#### [Exercise]
Could you return the whole listing, character for character?

****

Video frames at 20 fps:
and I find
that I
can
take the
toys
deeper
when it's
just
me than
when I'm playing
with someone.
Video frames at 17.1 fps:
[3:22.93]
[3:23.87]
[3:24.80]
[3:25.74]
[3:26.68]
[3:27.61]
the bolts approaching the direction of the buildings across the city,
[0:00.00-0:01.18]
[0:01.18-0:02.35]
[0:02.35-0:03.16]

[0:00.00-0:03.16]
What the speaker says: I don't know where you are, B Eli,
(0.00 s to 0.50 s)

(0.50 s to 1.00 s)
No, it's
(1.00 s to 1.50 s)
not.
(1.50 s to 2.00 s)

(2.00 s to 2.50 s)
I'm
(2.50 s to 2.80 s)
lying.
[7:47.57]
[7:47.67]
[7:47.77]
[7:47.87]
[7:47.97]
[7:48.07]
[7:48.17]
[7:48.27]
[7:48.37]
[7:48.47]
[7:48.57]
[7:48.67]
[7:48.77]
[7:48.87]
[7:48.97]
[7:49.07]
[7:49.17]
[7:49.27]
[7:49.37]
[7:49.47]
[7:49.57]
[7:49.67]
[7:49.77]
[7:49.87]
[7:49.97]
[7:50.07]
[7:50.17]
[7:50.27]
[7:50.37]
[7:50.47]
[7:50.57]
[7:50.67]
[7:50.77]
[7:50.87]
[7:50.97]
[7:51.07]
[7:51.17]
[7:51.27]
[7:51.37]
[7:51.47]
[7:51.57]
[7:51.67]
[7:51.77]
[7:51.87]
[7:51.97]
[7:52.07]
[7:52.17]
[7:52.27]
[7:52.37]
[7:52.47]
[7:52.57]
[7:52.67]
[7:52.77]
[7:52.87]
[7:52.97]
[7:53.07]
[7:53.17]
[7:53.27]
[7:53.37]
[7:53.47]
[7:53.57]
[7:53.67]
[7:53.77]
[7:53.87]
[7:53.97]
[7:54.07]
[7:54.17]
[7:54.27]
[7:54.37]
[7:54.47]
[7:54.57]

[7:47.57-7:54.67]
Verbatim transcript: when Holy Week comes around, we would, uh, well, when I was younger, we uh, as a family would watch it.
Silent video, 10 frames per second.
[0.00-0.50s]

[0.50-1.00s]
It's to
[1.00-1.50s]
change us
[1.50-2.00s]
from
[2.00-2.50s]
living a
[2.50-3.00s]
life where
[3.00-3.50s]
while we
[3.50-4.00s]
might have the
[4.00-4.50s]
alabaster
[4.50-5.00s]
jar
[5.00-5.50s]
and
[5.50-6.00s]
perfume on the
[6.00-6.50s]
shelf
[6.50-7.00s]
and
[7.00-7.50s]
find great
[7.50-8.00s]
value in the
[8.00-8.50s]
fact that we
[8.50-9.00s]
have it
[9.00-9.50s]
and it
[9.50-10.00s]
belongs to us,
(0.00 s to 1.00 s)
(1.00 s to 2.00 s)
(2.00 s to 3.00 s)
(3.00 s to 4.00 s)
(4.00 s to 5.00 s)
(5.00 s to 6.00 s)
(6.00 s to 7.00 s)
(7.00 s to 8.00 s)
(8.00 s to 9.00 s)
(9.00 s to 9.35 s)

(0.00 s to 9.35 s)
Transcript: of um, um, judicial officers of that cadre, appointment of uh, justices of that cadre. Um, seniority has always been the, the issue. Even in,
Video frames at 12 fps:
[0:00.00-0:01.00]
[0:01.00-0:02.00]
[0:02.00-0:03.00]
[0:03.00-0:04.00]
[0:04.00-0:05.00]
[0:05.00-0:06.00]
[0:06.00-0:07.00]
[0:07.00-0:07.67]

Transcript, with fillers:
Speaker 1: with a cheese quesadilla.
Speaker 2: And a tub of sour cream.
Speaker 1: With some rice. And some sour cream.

****

#### [Reply to the task]
Video frames at 20 fps:
and I find
that I
can
take the
toys
deeper
when it's
just
me than
when I'm playing
with someone.
Video frames at 17.1 fps:
[3:22.93]
[3:23.87]
[3:24.80]
[3:25.74]
[3:26.68]
[3:27.61]
the bolts approaching the direction of the buildings across the city,
[0:00.00-0:01.18]
[0:01.18-0:02.35]
[0:02.35-0:03.16]

[0:00.00-0:03.16]
What the speaker says: I don't know where you are, B Eli,
(0.00 s to 0.50 s)

(0.50 s to 1.00 s)
No, it's
(1.00 s to 1.50 s)
not.
(1.50 s to 2.00 s)

(2.00 s to 2.50 s)
I'm
(2.50 s to 2.80 s)
lying.
[7:47.57]
[7:47.67]
[7:47.77]
[7:47.87]
[7:47.97]
[7:48.07]
[7:48.17]
[7:48.27]
[7:48.37]
[7:48.47]
[7:48.57]
[7:48.67]
[7:48.77]
[7:48.87]
[7:48.97]
[7:49.07]
[7:49.17]
[7:49.27]
[7:49.37]
[7:49.47]
[7:49.57]
[7:49.67]
[7:49.77]
[7:49.87]
[7:49.97]
[7:50.07]
[7:50.17]
[7:50.27]
[7:50.37]
[7:50.47]
[7:50.57]
[7:50.67]
[7:50.77]
[7:50.87]
[7:50.97]
[7:51.07]
[7:51.17]
[7:51.27]
[7:51.37]
[7:51.47]
[7:51.57]
[7:51.67]
[7:51.77]
[7:51.87]
[7:51.97]
[7:52.07]
[7:52.17]
[7:52.27]
[7:52.37]
[7:52.47]
[7:52.57]
[7:52.67]
[7:52.77]
[7:52.87]
[7:52.97]
[7:53.07]
[7:53.17]
[7:53.27]
[7:53.37]
[7:53.47]
[7:53.57]
[7:53.67]
[7:53.77]
[7:53.87]
[7:53.97]
[7:54.07]
[7:54.17]
[7:54.27]
[7:54.37]
[7:54.47]
[7:54.57]

[7:47.57-7:54.67]
Verbatim transcript: when Holy Week comes around, we would, uh, well, when I was younger, we uh, as a family would watch it.
Silent video, 10 frames per second.
[0.00-0.50s]

[0.50-1.00s]
It's to
[1.00-1.50s]
change us
[1.50-2.00s]
from
[2.00-2.50s]
living a
[2.50-3.00s]
life where
[3.00-3.50s]
while we
[3.50-4.00s]
might have the
[4.00-4.50s]
alabaster
[4.50-5.00s]
jar
[5.00-5.50s]
and
[5.50-6.00s]
perfume on the
[6.00-6.50s]
shelf
[6.50-7.00s]
and
[7.00-7.50s]
find great
[7.50-8.00s]
value in the
[8.00-8.50s]
fact that we
[8.50-9.00s]
have it
[9.00-9.50s]
and it
[9.50-10.00s]
belongs to us,
(0.00 s to 1.00 s)
(1.00 s to 2.00 s)
(2.00 s to 3.00 s)
(3.00 s to 4.00 s)
(4.00 s to 5.00 s)
(5.00 s to 6.00 s)
(6.00 s to 7.00 s)
(7.00 s to 8.00 s)
(8.00 s to 9.00 s)
(9.00 s to 9.35 s)

(0.00 s to 9.35 s)
Transcript: of um, um, judicial officers of that cadre, appointment of uh, justices of that cadre. Um, seniority has always been the, the issue. Even in,
Video frames at 12 fps:
[0:00.00-0:01.00]
[0:01.00-0:02.00]
[0:02.00-0:03.00]
[0:03.00-0:04.00]
[0:04.00-0:05.00]
[0:05.00-0:06.00]
[0:06.00-0:07.00]
[0:07.00-0:07.67]

Transcript, with fillers:
Speaker 1: with a cheese quesadilla.
Speaker 2: And a tub of sour cream.
Speaker 1: With some rice. And some sour cream.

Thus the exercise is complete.